For this reason, the magnetic moment does not increase, as it is expected in presence of orbital contribution.
Is Titanium alloy magnetic?
Speaking of titanium alloy, we can see that depending upon what materials are integrated into that alloy, it can be either magnetic or non-magnetic.
If titanium is combined with materials like nickel, cobalt, or iron, the alloy shows magnetic properties.
However, if the material integrated does not hold any magnetic property, the alloy will not be magnetic in nature.

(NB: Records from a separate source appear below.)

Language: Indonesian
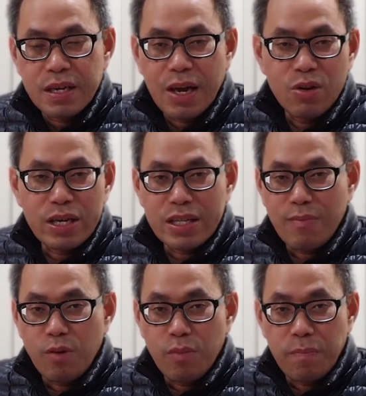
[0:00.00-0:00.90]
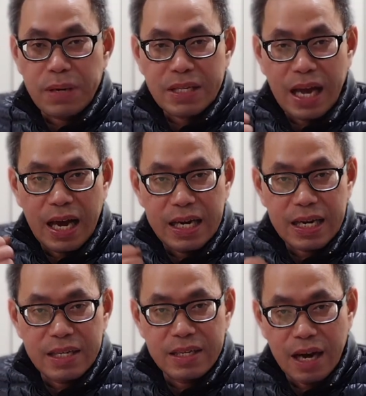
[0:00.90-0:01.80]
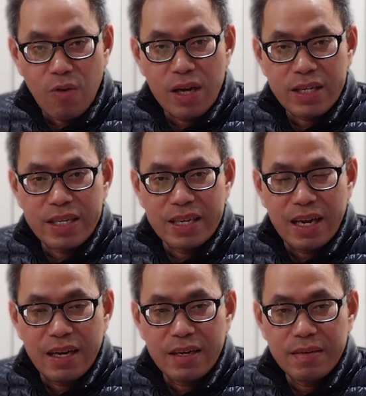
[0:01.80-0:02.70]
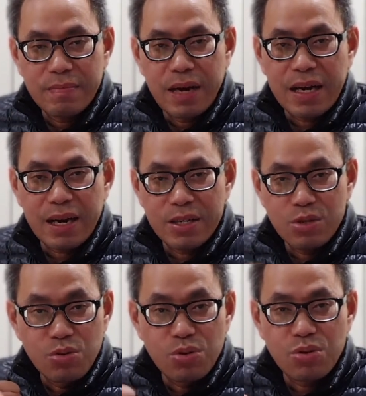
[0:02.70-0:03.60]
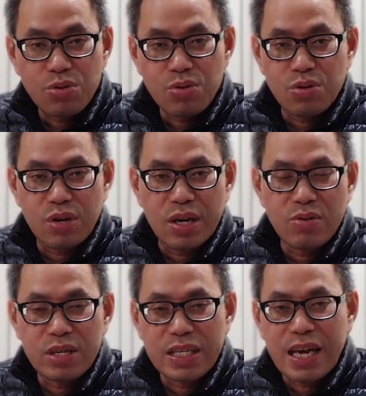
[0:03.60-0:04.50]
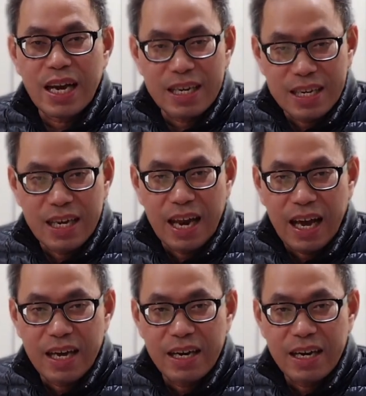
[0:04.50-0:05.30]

Kalau kita mau mempertahankan nyawa kita, maka justru saudaraku kita akan kehilangan.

China has abundant amounts of ilmenite while Australia has the highest global proportion of rutile (about 40% according to Geoscience Australia).
And looking at the leading producers of Ti, we can see Australia is winning the race with a production of more than 1.5 million tonnes in 2014.
Following Australia, the next two leading producers are South Africa with a production of 1.16 million tonnes and China with 1 million tonnes.
Properties of Titanium
- Titanium is a metal with a silvery grey whitish appearance in solid-state.
- The melting point of titanium is around 1941K or 1668 °C.
- In solid-state, its density is 4.506 g/cm3 whereas, in liquid, density is 4.11 g/cm3.
- Its oxidation state remains between -2 to 3.
- The crystal structure of this element is hexagonal close-packed.
Titanium is a paramagnetic material. Its magnetism depends on its electronic configuration. Although it is paramagnetic, its strength is so less that it can be easily misread, making it perfect for different biomedical implants. Also, Titanium is immune to the magnetic fields of MRI, which is surely a relief for patients with titanium implants.